Faktycznie, ja miałem w sobie mniej tej zjadliwości i pasywnej agresji niż moje rodzeństwo czy rodzice. A jednak przychodziły momenty, kiedy miałem ochotę tak im dogadać, że aż w pięty pójdzie. W zeszłoroczną Wielkanoc byłem już na skraju. Gdy podzieliliśmy się jajkiem, oczywiście chwilę wcześniej poświęconym w lokalnej parafii, w pierwszej ławce, zaczęły się rozmowy o pracy.

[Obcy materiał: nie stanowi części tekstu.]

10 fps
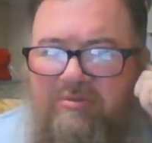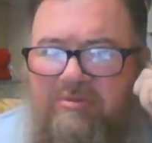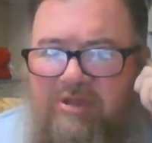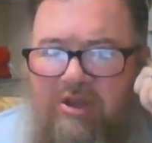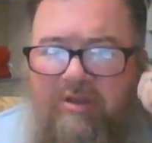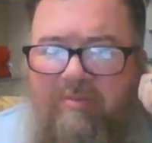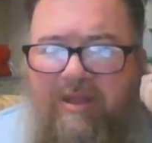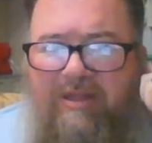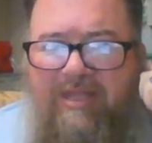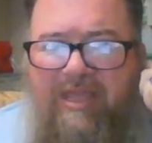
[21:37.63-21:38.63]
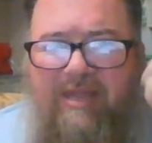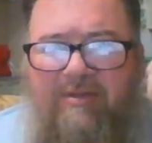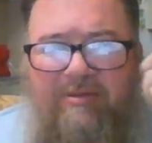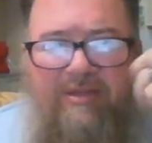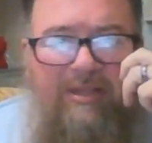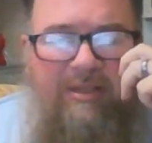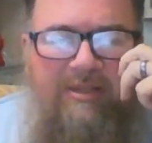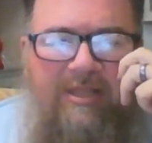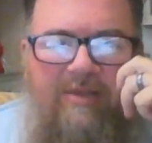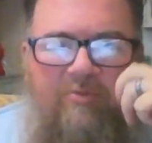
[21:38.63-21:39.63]
talk about that,
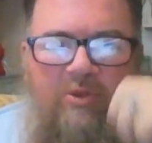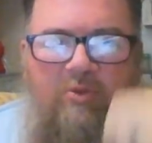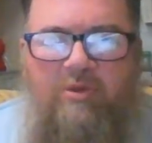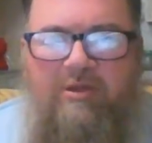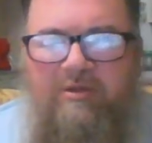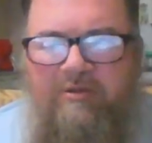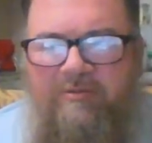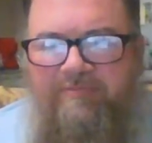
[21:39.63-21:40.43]
then we will.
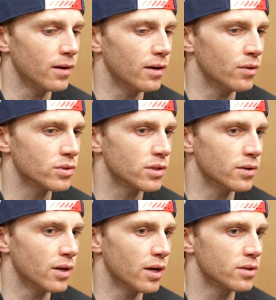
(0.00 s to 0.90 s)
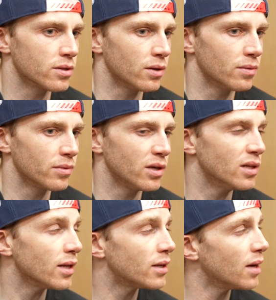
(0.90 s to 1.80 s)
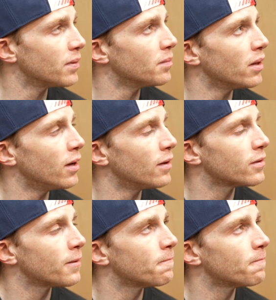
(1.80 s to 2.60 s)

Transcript: it was their night. So you need that depth in playoffs.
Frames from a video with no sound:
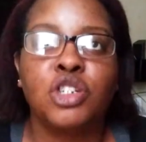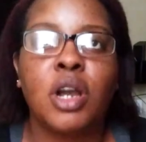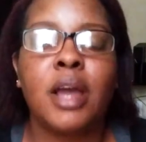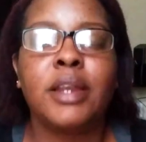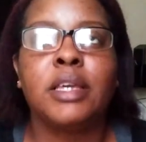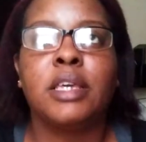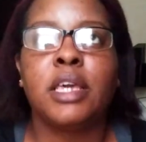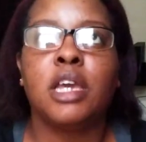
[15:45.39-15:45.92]

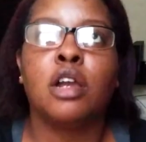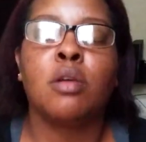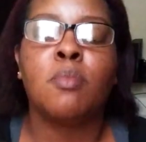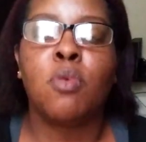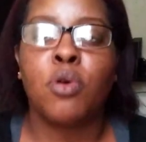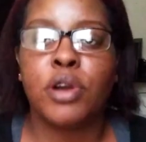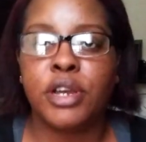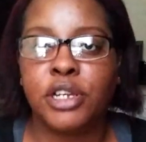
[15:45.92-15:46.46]
try to get her
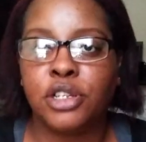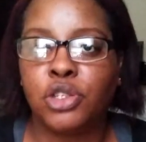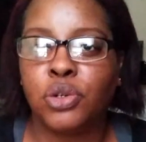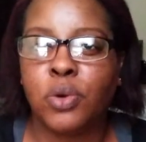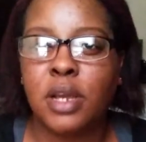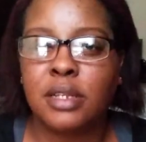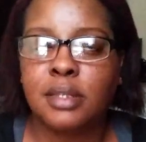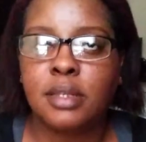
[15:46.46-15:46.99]
more
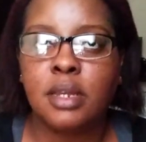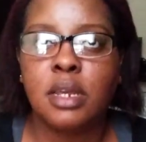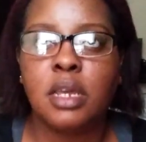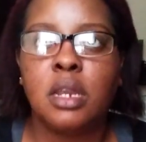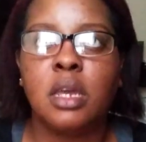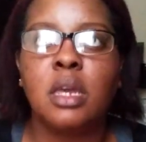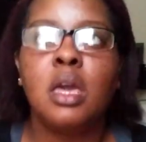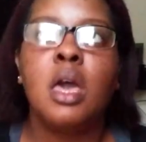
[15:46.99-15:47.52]
interested
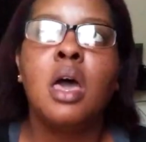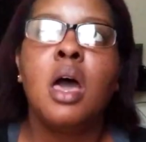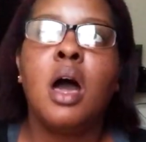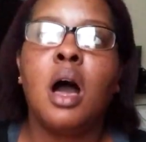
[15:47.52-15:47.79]
in it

– A ty co, brat, dalej na etacie? – zagaił mnie brat.
– Tak, ale nie narzekam – odpowiedziałem zgodnie z prawdą.
– A daj spokój. Czemu ty się tak marnujesz, to ja nie wiem – skomentował nieproszony.
– Nie rozumiem.
– Każdy głupi wie, że na etacie to się człowiek nigdy nie dorobi. Trzeba założyć coś swojego, jakiś biznes. Dopiero wtedy można mówić o porządnych pieniądzach – mądrzył się.
– Ale i o większych kosztach utrzymania firmy, o ryzyku... Ja tego wszystkiego nie potrzebuję. Wystarczają mi te pieniądze, które mam – odpowiedziałem.
– A daj spokój, rodziny przecież z tego nie wyżywisz – zaśmiał się złośliwie.
– Na naszą dwójkę wystarcza.
– Dopóki Hanka pracuje. A jak dziecko urodzi i przestanie? Myślałeś o tym? Pewnie nie, bo po co – parsknął.
Zagotowałem się. Wścibstwo było nieodłączną cechą mojej rodziny. A zaraz za nim brak taktu.
– Dziękuję za troskę, ale mamy już to ustalone, nie musisz się martwić – odgryzłem się.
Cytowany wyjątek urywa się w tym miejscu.